Metastasis, the leading cause of cancer-related death, arises primarily from the “seed” of secondary organs by disseminated tumor cells (DTCs, DTCs) that persist in the body before triggering symptomatic overt metastases Dormant for years or decades. Recently, in a research report titled “An NR2F1-specific agonist suppresses metastasis by inducing cancer cell dormancy” published in the international journal Journal of Experimental Medicine, scientists from Mount Sinai Icahn School of Medicine and other institutions found that a A new therapeutic approach may prevent the growth of metastatic tumors by promoting cancer cells to enter a dormant state in which they cannot proliferate. Related research results may help to develop new treatments that are effective in preventing the recurrence and metastatic spread of many types of cancer, including breast cancer and head and neck squamous cell carcinoma (HNSCC).

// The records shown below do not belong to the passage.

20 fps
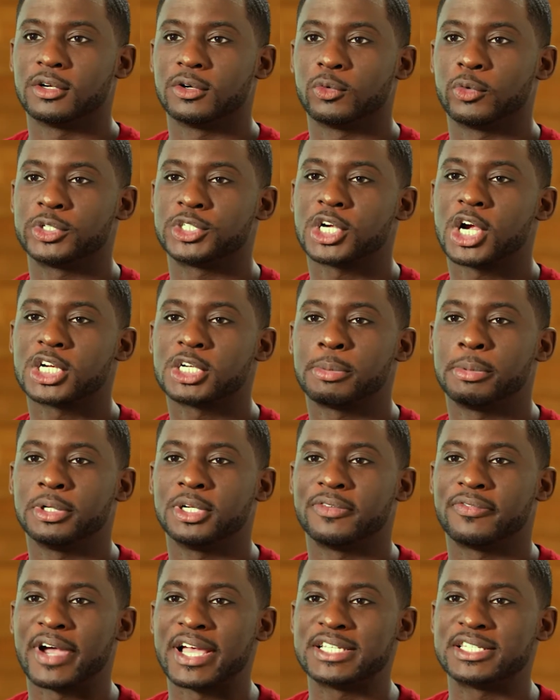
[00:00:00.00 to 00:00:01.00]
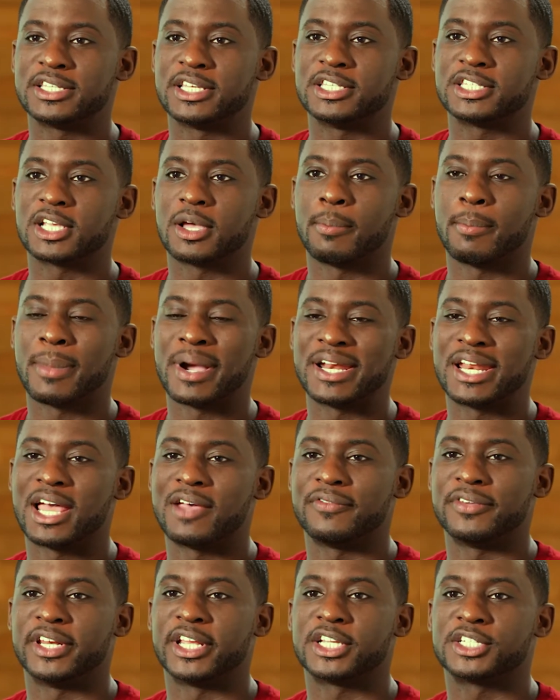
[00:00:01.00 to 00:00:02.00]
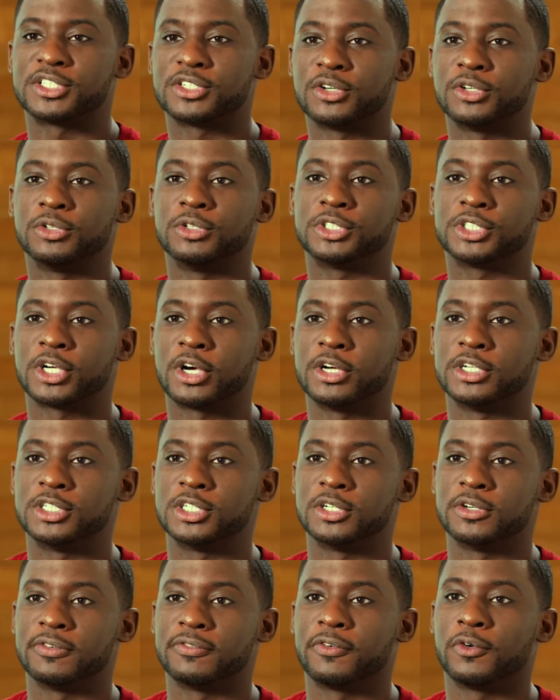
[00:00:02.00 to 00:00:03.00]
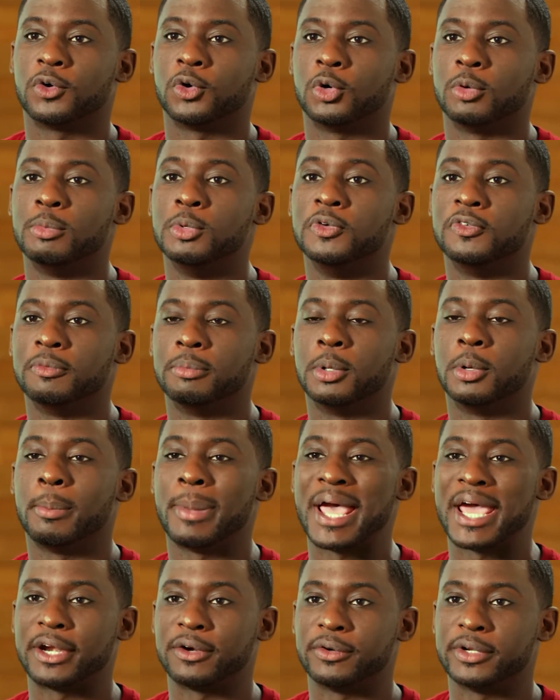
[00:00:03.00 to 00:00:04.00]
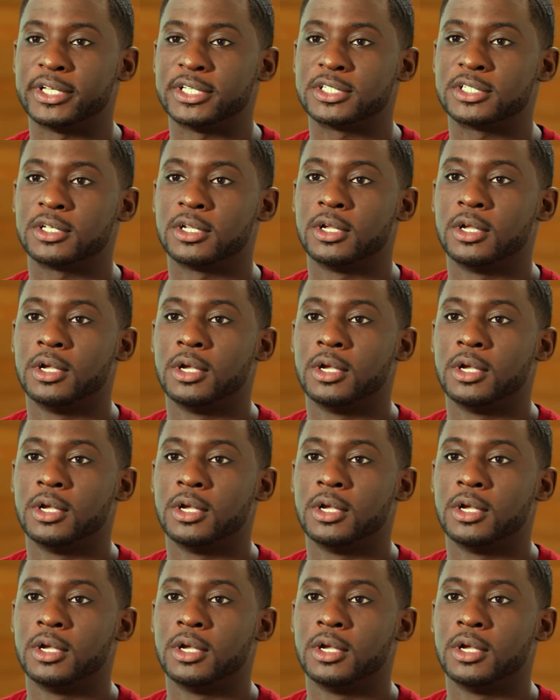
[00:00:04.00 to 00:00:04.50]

Rechargeable devices might have an external charger for removable batteries,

Many cancer patients experience relapse, which often results in new tumors forming in the same location in the body or metastasizing to other parts of the body years or decades after initial treatment; these secondary tumors often respond to therapy. Tolerance, produced by a single tumor cell, tends to lie dormant for long periods of time before being reactivated to proliferate, so if researchers can find a way to put remaining cancer cells in a dormant state , can effectively prevent disease recurrence in patients.
In previous studies, the researchers found that the ability of cancer cells to remain dormant may be controlled by a protein called NR2F1, a receptor protein that travels to the nucleus and turns the expression of various genes on or off, thereby activating A program that prevents the proliferation of cancer cells. NR2F1 levels are usually low in primary tumors but high in dormant, spreading cancer cells; when cancer cells start multiplying again and form recurrent or metastatic tumors, NR2F1 protein levels drop again .
”We therefore believe that activating NR2F1 with a small molecule may be a very attractive clinical strategy to induce dormancy in cancer cells and prevent cancer recurrence and metastasis, among other things,” explains researcher Aguirre-Ghiso. In the article, the researchers used a computer-based screening strategy to identify a drug called C26 that activates NR2F1 expression, and found that treating patient-derived HNSCC cells with C26 may enhance NR2F1 levels and prevent cell proliferation.
The researchers then tested whether C26 could prevent the cancer from metastasizing in mice. Animals injected with HNSCC cells derived from patients often developed larger primary tumors that remained intact after surgery to remove the primary tumors. spread to the lung tissue; treatment with C26 can reduce the size of the primary tumor, and when surgery is given, a further dose of C26 can completely block the growth of metastatic tumors; in contrast, rodent lung The tumor contains only a small number of dormant and spreading cancer cells, which cannot proliferate even after stopping treatment. Now researchers have determined that by activating NR2F1, C26 promotes a long-term dormancy in cancer cells that manifests as a unique pattern of gene activity; cancer patients whose tumors exhibit similar patterns of gene activity may tend to live longer And the disease did not relapse, suggesting that using C26-type drugs to induce this cell dormancy program may be very effective in humans.
Researchers Sosa pointed out that drugs that activate NR2F1 may be particularly effective in the treatment of breast cancer. Compared with ER-negative tumors, NR2F1 is highly enriched in ER-positive tumors, and activating NR2F1 may inhibit the maintenance of breast cancer due to anti-estrogen therapy. Dormant cancer cells in this state revive; however, since C26 therapy increases NR2F1 levels, this approach may also be useful for other cancers with lower levels of the receptor protein. Taken together, our findings suggest that we have uncovered a novel mechanism-based and rationally designed strategy that may exploit NR2F1-activated dormancy as a therapeutic option to prevent metastatic recurrence of cancer.